Morith stopped at a stall sporting all sorts of gems and crafts. Some shimmered with a very dim light. The store owner didn't raise her head from whatever she was scribbling in a ledger.

Across the street I had noticed someone dressed in ragged robes of a follower of Azura yelling something about the end of the world. He was yelling about fire and brimstone flooding Varenfell and the Ministry of Truth crushing the city. I ignored him, but I did notice that Lasil watched the priest, and looked worried.

I assumed at the time he was just disturbed by the priest, so I tapped his shoulder and pointed him towards the stand.

"Watch this,"

I stepped over to the stall, looking over the gems and picked one up with a smirk.

"This one protects against magic, am I right?"

"Magick regeneration child, try again when you know what you're doing," the store owner said.

I picked up another pendant, a small silver necklace studded with a dark red ruby.

"Protection against cold, right?"

The store owner looks up and cracks a small smile. She takes the pendant back and stands up to put it away.

"Second chances don't count for much,"

"Come on, let's keep going," Lasil said.

The store owner put the pendant up on a shelf as Morith laughed at me, when the ground shook. All eyes turned to the source of the shudder, the Red Mountain far off in the distance. We had to climb to the roofs to get a good sight of it, and how I wished I hadn't.

A thin plume of smoke rose from its peak, and clouds of ash slowly swirled over Vivic and all of Vardenfell.

That night I felt more than alittle uneasy when I went to bed, like someone was watching me. My parents thought nothing of it, and neither did Morith. Lasil looked worried, but just said to pray to Azura for peace, like always. When I drifted to sleep I dreamed, and I can still remember it to this day.

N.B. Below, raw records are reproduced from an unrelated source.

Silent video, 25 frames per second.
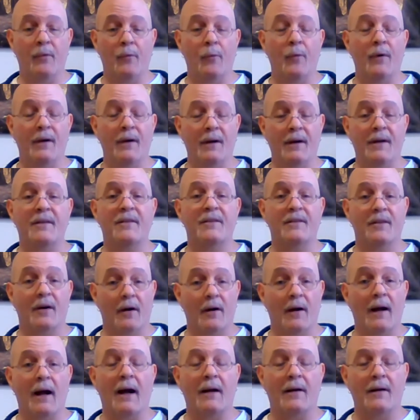We need to
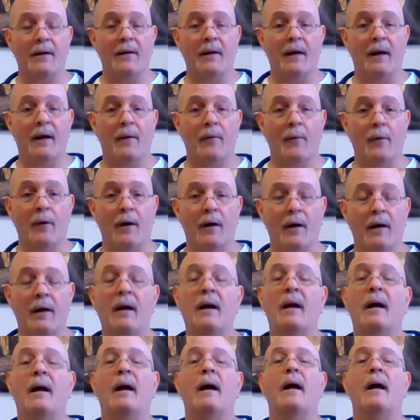start acting that way.
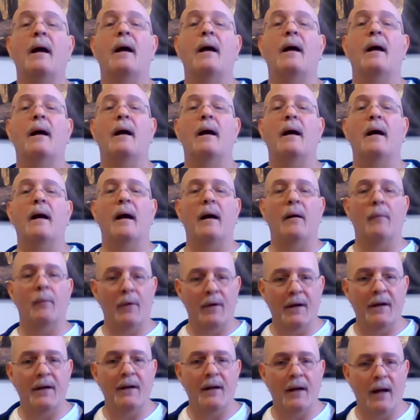And we
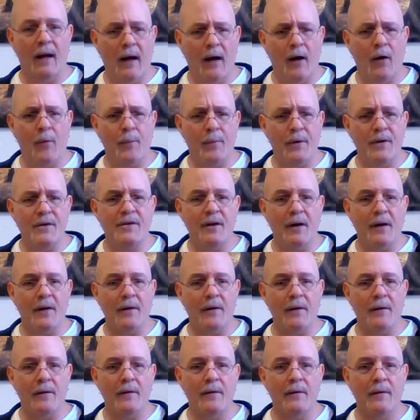need to help each
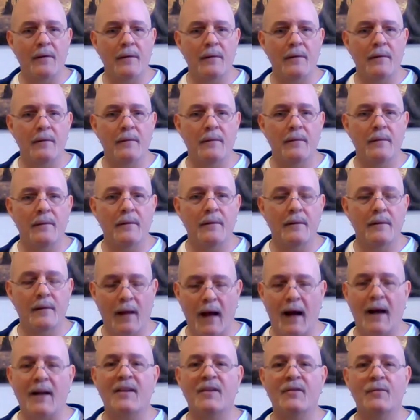other.
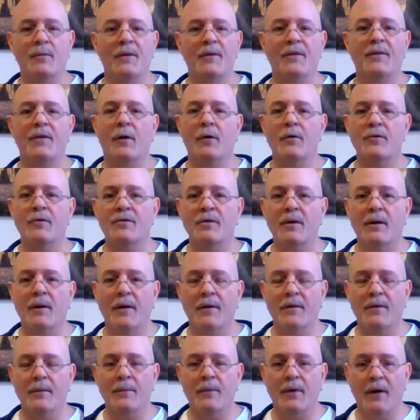That's what
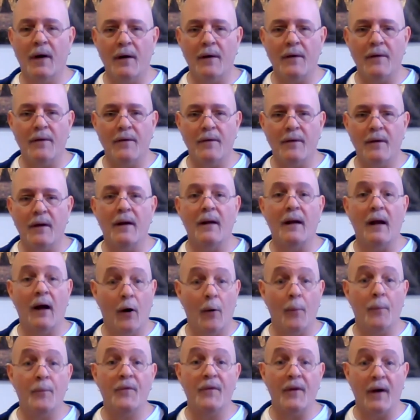socialism does. It
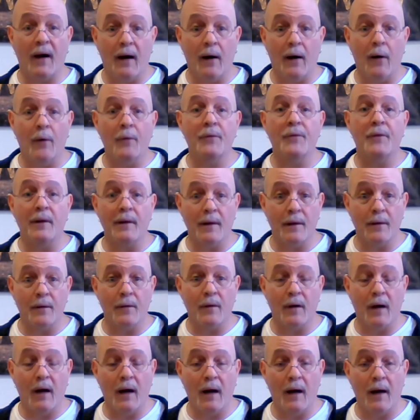helps out the little
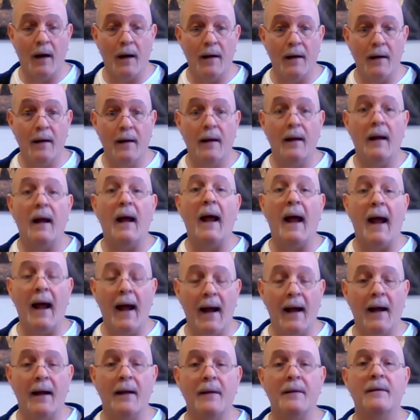guy
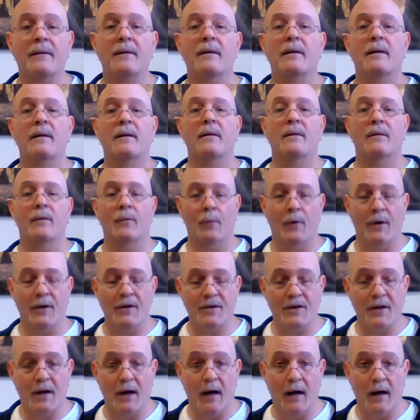and the
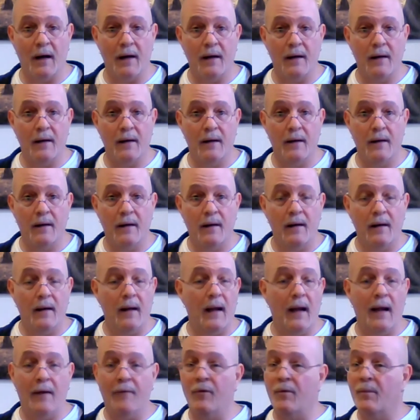rich guy.
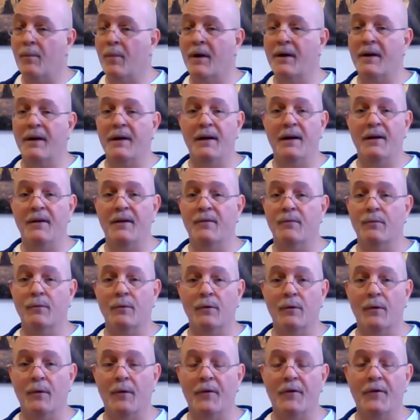Everybody needs
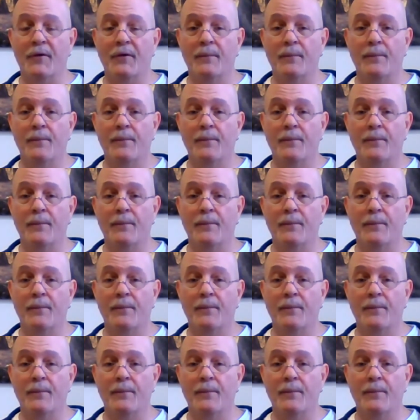rules.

I dreamt of the halls of the Ministry of Truth, a large circular room with a raised stone pedestal covered in etched runes, surrounded by open air. Along the left wall are mausoleums of the dead dug into the walls, and as I followed the walls there were more mausoleums, but unused. In the divide a dunmer lies on a slab of stone, bound by her arms and legs. I don't remember if I recognized her. A stream of magick flows from her to the pedestal in the center of the room, and I realized I must have dreamed of the room where souls were drained to keep the Ministry afloat.

I heard a scream come from bellow, floating up from the open space around the alter. As I watched a dunmer levitated up to the pedestal, wielding a black curved blade drenched in blood. He slices at the pedestal and the rock shatters. The flow of magick stops, and the man runs to the woman. The room shakes and rock cracks as the magic stops. Screams come from beneath, not just the floor beneath, but the city as well.

I scream out something, but neither hear me, and as the Ministry plummets downward cobwebs fill my vision as I woke up screaming. When my father asked me what had happened and I told him it was a dream, he told me to go back to sleep and not to think more of it. Even then I could tell that he was afraid too.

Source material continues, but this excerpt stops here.